Soalnya, pamer kekuatan menurut adat Jawa merupakan sikap yang sebaiknya dihindari. Apalagi kalau pamer kesaktian itu pada sanak kerabat sendiri, pada wong cilik ongkak-angkik, kaum pidak pedarakan yang hidupnya masih kecingkrangan! Jelas menanglah. Mana mungkin bedil dan buldozer kalah melawan bakul-bakul jalanan itu?
Namun sekali lagi, mbok aja dumeh. Seperti disampaikan oleh Ki Yasadipura dalam serat Wicarakeras-nya pupuh V, bait ke-7 yang berbunyi: "Kang rahayu budine aja tekabur/aja dumeh yen densihi, aja dumeh yen den ugung/aja dumeh denwedeni/aja dumeh den royom." Di mana maksudnya agar siapa pun mawas diri, sehingga mampu mengekang sikap sewenang-wenang kepada orang lain. Terutama bagi para penguasa, jangan sampai "kewenangan" yang dimiliki gampang berubah menjadi "kesewenangan" yang nggegirisi.
Yang memprihatinkan dari semua itu adalah ngalup pati sekarang benar-benar mawujud. Sudahmangejawantah. Bukan lagi dongeng ki dalang yang diiringi gending megatruh atau maskumambang lagi, dan kita dengan enak kepenak menyaksikannya sambil makan nyamikan dan minum kopi. Apakah dengan demikian kita juga sudah ketularan tidak punya hati seperti gada rujak polo-nya Bimasena?
Ketika Bimasena membunuh Dursasana dalam perang tanding di tepi bengawan Cing-cing Goling, jelas saat itu dirinya sedang terbakar oleh dendam kesumat yang dipendam berpuluh tahun lamanya. Maka masuk akal kalau dia tidak bergeming mendengar ngalup pati-nya Dursasana. Meskipun dirinya sadar juga kalau menyiksa musuh yang sudah kalah bukan perilaku satriya tama. Tetapi ngalup pati-nya Dursasana memang tak perlu digubris, karena lolongan itu bukan berasal dari rasa pasrah sumarah yang dilandasi kebeningan hati. Melainkan, wujud dari keringkihannya menerima sapu dendaning jagad atas keangkaramurkaannya sendiri.

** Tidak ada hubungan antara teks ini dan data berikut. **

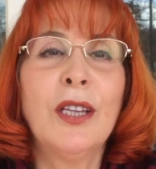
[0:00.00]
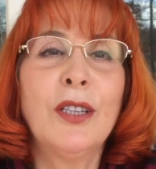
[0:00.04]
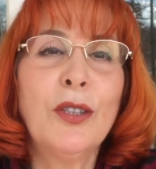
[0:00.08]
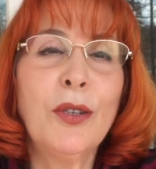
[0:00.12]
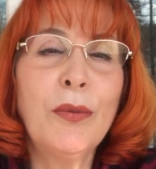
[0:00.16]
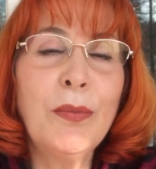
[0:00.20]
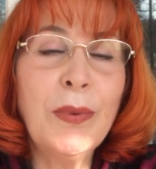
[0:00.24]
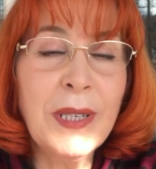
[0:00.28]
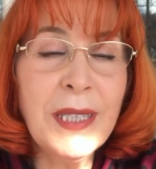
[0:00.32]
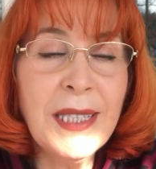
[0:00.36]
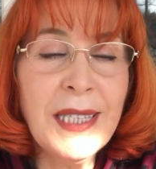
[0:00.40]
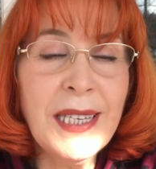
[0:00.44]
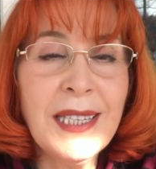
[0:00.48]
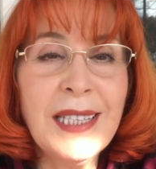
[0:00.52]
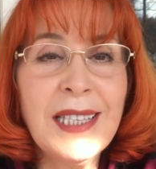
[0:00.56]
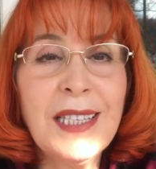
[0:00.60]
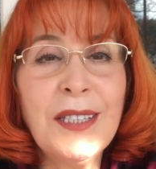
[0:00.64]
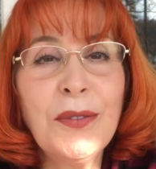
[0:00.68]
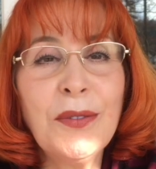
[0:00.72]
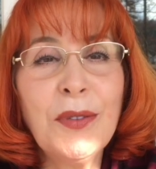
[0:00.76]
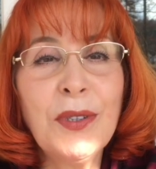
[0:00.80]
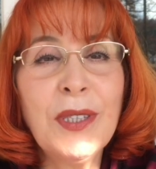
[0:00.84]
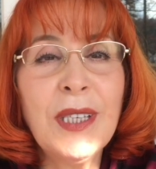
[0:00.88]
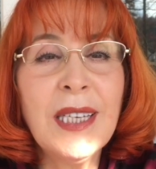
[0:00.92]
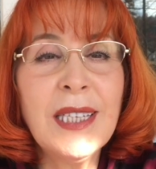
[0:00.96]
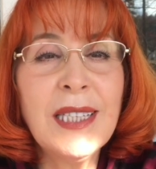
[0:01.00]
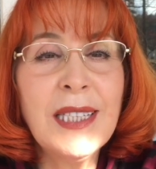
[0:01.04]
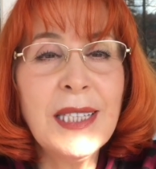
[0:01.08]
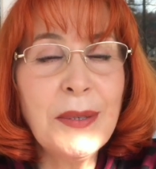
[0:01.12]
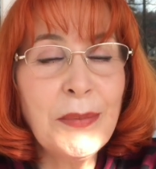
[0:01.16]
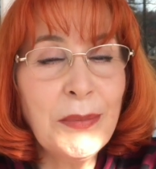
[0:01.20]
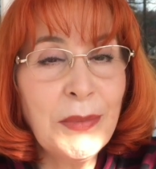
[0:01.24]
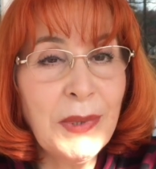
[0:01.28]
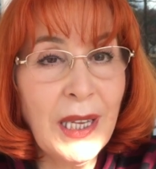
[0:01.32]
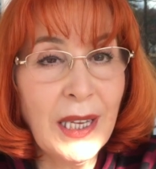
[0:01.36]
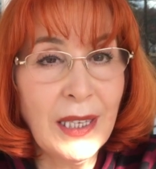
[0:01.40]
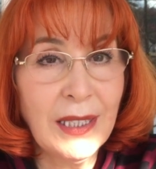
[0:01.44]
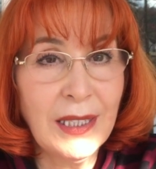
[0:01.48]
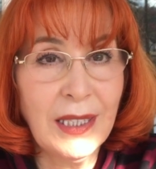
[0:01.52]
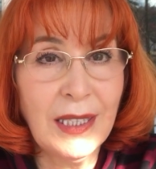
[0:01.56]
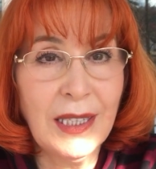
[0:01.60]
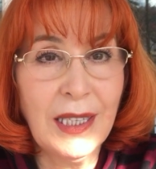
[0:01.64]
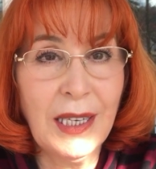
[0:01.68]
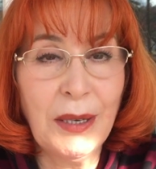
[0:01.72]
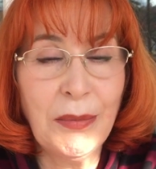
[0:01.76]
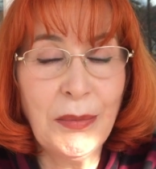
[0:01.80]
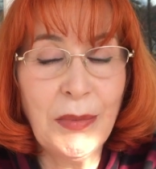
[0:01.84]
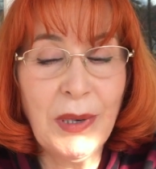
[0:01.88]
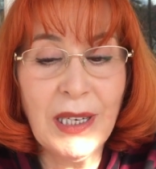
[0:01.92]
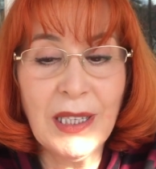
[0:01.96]
Добрый день! Сегодня 17
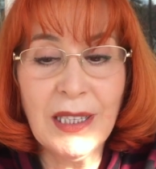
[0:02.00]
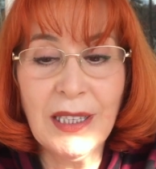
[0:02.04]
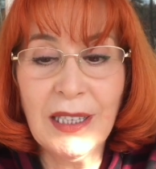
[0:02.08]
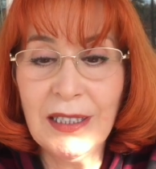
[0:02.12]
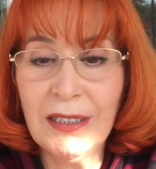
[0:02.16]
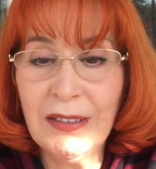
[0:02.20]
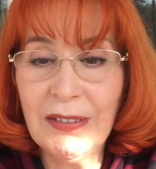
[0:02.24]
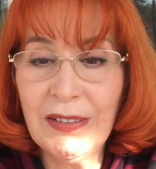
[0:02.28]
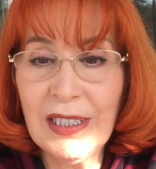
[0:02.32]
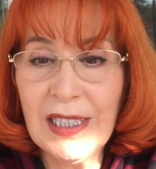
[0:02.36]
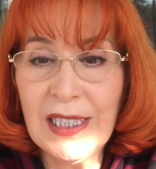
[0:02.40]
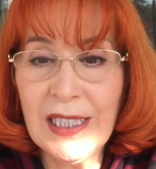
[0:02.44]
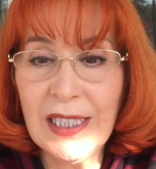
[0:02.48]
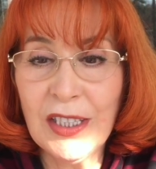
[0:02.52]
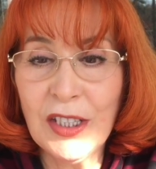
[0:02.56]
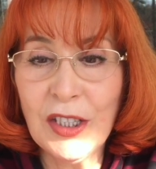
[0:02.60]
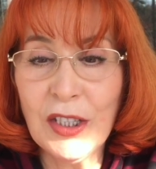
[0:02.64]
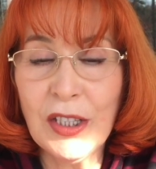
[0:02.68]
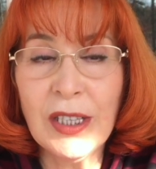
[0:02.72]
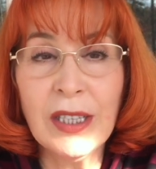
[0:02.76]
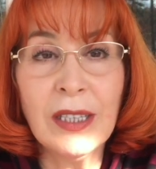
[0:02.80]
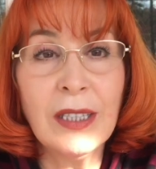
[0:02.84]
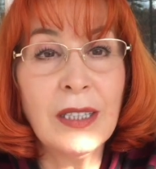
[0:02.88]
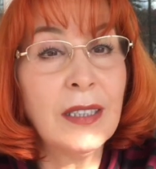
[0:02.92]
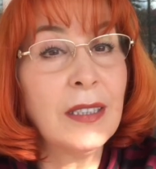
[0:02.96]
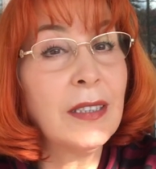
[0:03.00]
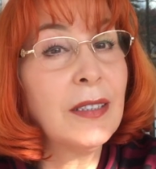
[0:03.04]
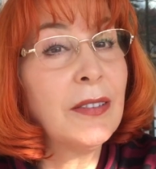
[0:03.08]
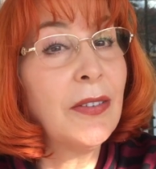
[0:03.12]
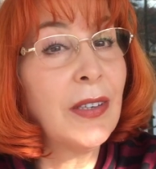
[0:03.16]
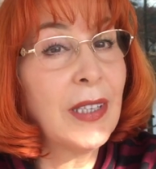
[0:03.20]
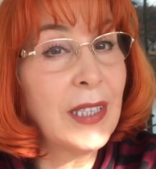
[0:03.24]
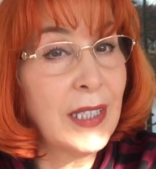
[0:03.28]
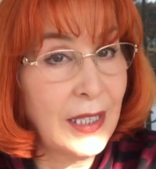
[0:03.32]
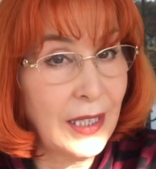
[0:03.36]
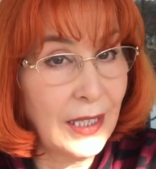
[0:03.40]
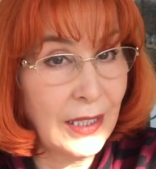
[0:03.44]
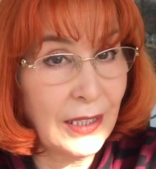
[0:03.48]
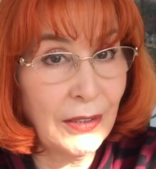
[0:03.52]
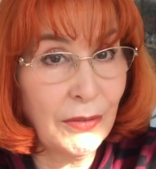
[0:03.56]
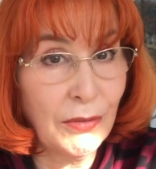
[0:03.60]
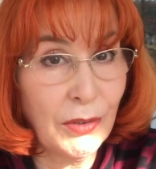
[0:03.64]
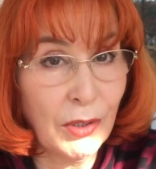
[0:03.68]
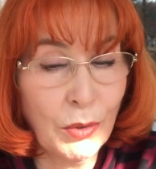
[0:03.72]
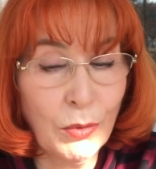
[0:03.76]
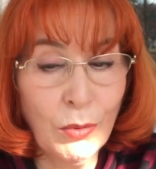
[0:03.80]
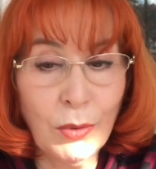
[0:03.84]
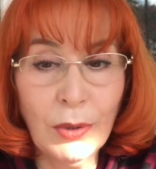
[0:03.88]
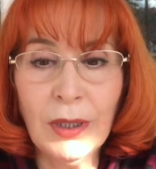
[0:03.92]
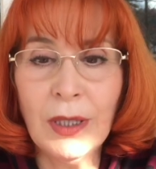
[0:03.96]
марта 2020
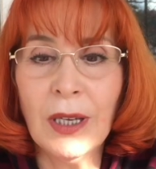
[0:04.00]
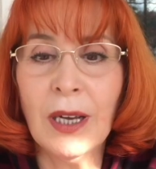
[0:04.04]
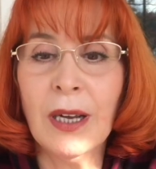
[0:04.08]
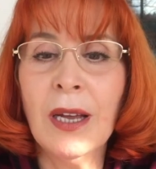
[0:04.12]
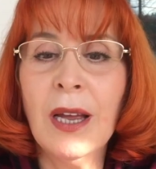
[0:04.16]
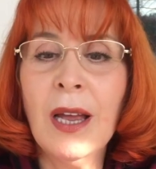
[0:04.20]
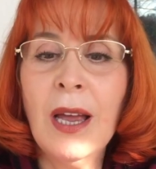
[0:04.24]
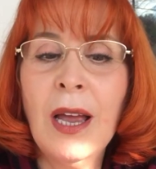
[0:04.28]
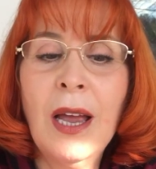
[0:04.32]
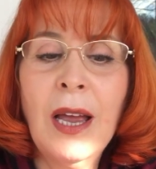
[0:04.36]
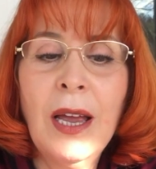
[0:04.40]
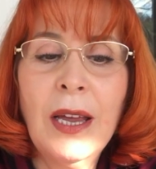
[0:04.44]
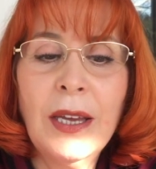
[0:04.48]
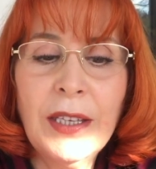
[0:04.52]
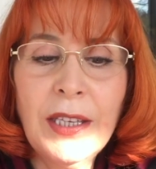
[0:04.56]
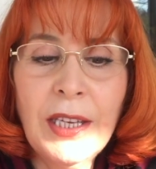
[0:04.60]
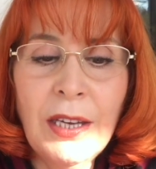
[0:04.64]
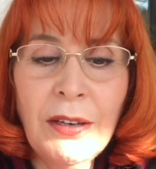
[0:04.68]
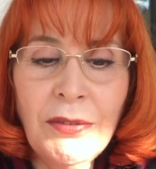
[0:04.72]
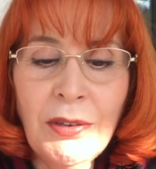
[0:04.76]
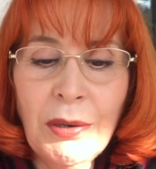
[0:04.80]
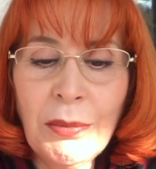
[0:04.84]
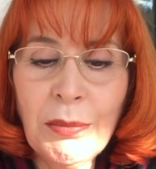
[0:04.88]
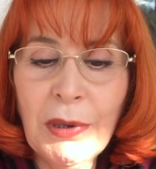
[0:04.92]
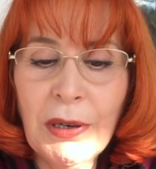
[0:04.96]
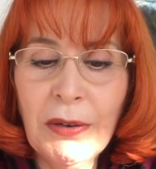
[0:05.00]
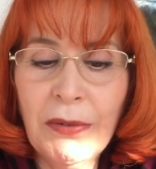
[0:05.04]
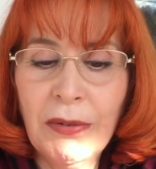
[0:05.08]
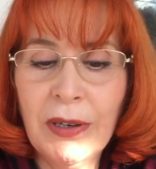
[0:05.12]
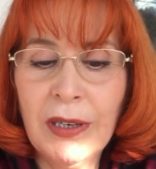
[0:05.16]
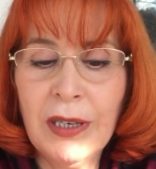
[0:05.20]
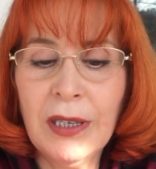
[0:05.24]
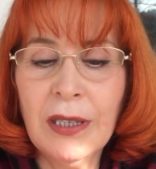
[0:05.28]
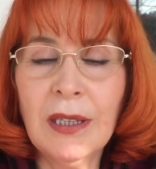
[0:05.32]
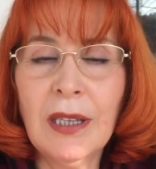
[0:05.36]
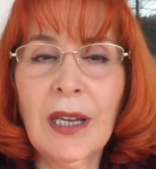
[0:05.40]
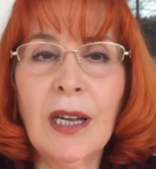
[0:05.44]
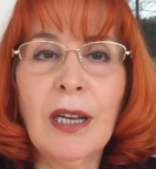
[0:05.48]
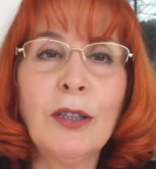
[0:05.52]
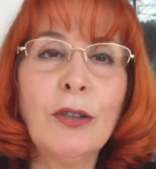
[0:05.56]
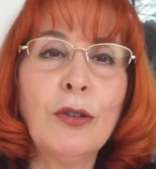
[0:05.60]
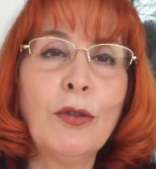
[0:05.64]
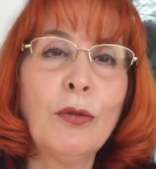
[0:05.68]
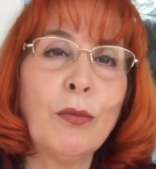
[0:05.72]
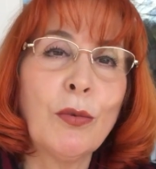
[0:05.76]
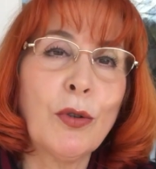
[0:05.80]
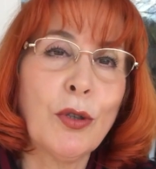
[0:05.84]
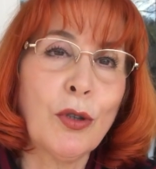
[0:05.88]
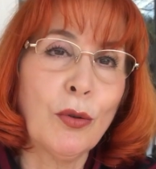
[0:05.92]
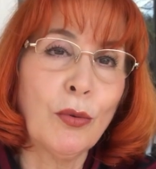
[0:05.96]
года. Я вам говорила о
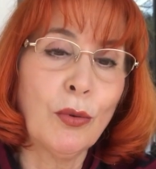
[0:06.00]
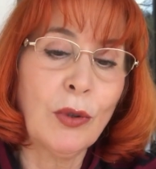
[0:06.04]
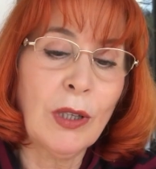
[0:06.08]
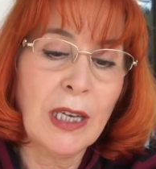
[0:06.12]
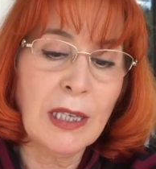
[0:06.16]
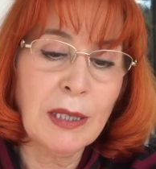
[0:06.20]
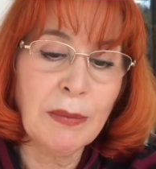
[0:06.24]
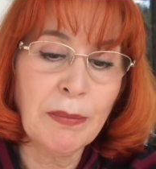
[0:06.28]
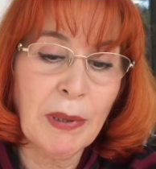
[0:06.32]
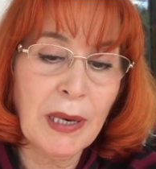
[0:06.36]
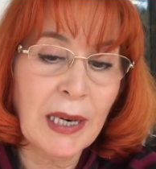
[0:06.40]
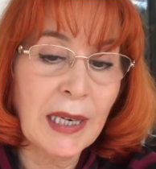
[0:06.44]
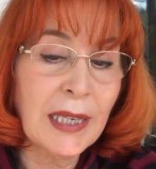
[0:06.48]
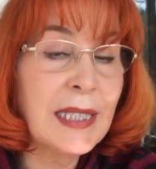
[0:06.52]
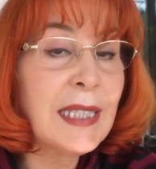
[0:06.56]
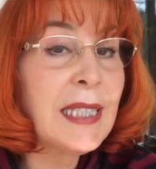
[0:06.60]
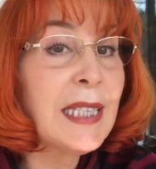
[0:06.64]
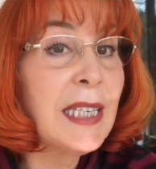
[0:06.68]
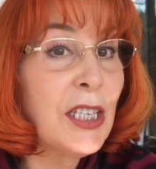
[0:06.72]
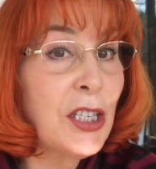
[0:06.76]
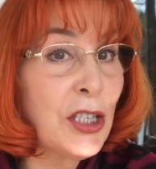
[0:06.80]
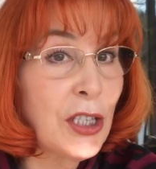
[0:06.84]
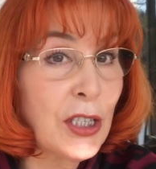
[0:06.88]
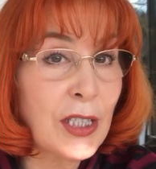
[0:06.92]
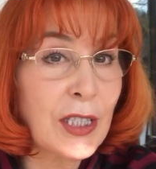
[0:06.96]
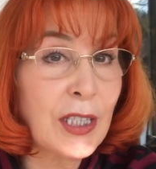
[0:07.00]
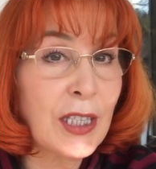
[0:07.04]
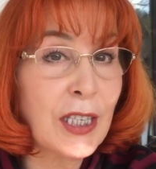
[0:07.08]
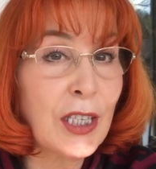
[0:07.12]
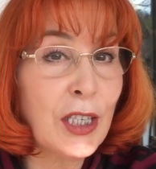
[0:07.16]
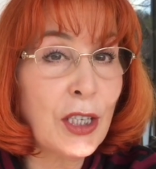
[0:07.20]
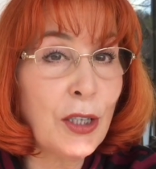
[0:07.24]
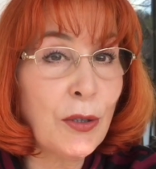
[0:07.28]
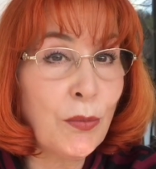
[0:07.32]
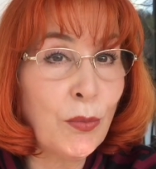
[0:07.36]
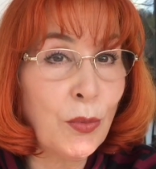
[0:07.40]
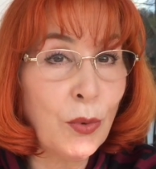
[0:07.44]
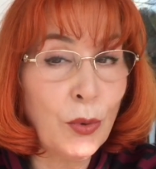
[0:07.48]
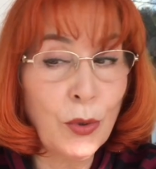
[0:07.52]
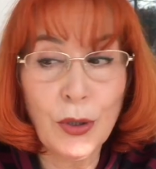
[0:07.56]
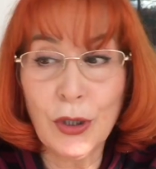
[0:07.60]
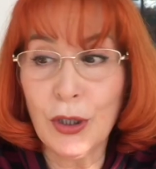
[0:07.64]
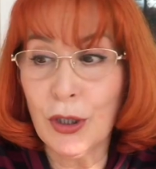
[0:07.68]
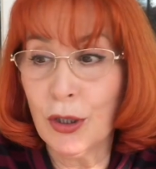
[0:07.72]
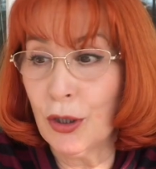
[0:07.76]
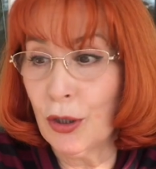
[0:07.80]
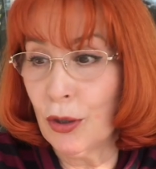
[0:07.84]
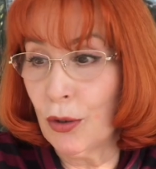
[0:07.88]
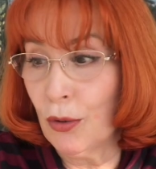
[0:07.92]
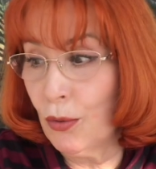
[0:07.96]
том, что у нас практически не
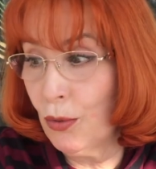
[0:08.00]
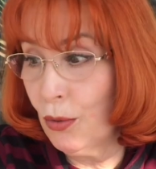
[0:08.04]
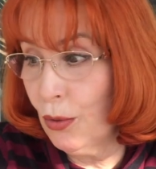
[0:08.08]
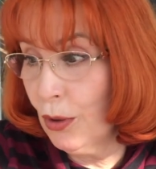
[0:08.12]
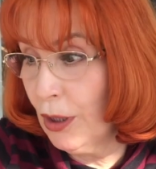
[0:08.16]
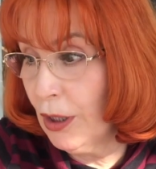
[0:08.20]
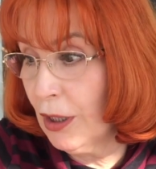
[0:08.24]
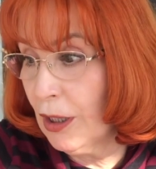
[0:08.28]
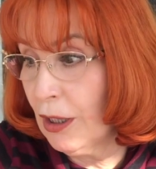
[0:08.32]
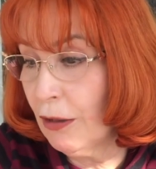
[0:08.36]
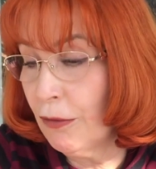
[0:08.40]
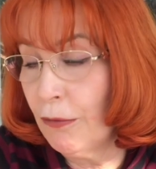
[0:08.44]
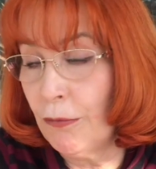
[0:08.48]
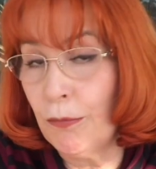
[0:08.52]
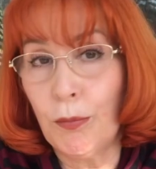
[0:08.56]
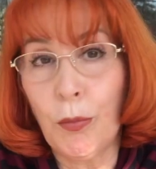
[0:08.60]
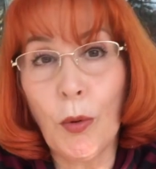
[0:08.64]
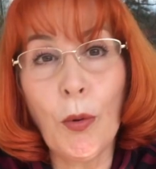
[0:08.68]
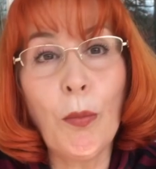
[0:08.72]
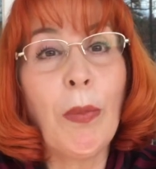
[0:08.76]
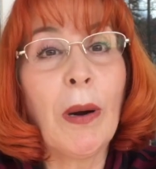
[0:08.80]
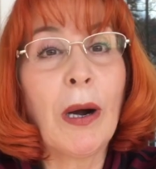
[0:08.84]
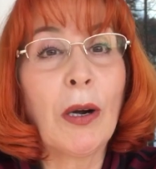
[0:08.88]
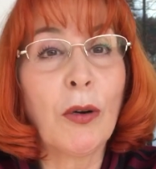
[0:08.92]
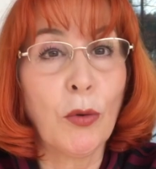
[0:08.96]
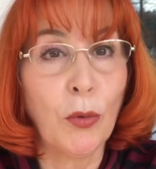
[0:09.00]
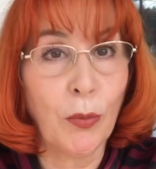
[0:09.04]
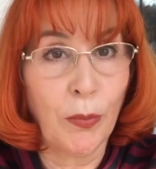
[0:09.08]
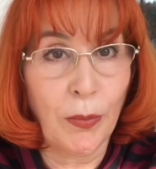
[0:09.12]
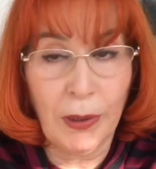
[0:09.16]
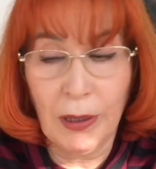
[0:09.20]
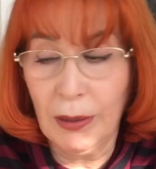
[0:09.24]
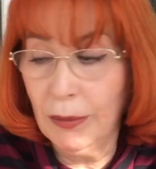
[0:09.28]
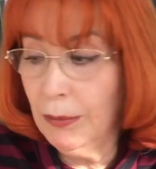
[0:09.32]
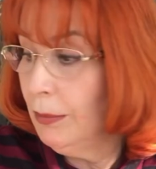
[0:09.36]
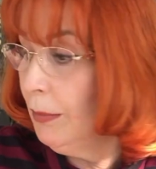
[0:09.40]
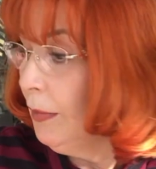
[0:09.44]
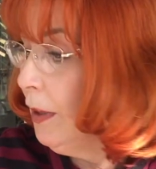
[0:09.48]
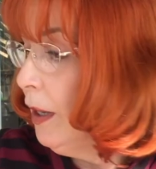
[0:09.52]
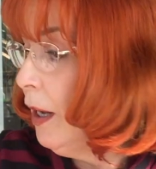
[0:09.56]
будет роликов по покупкам,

Ngalup pati-nya Dursasana adalah bukti kekalahan jiwa raganya terhadap kebenaran. Sedangkan ngalup pati-nya kawula alit yang setiap hari muncul di televisi adalah lolongan tangis orang-orang tertindas, di mana milik serta kesempatannya untuk mencari sesuap nasi terampas. Jadi, meskipun mrinding membayangkan betapa remuknya mayat Dursasana saat itu, sejak kecil saya tetap bersikukuh. Dursasana pantas menerimanya.
Beda "ngalup pati" yang sekarang jadi tontonan di televisi. Rasanya mereka bukan orang-orang yang kesinungan dosa gedhe. Mereka hanya pengais rezeki, pencari remah dan sampah. Jadi, kok tidak pantas sepertinya negara memamerkan kesaktian untuk menggusurnya dari tanah Jawa yang selama ini membesarkannya?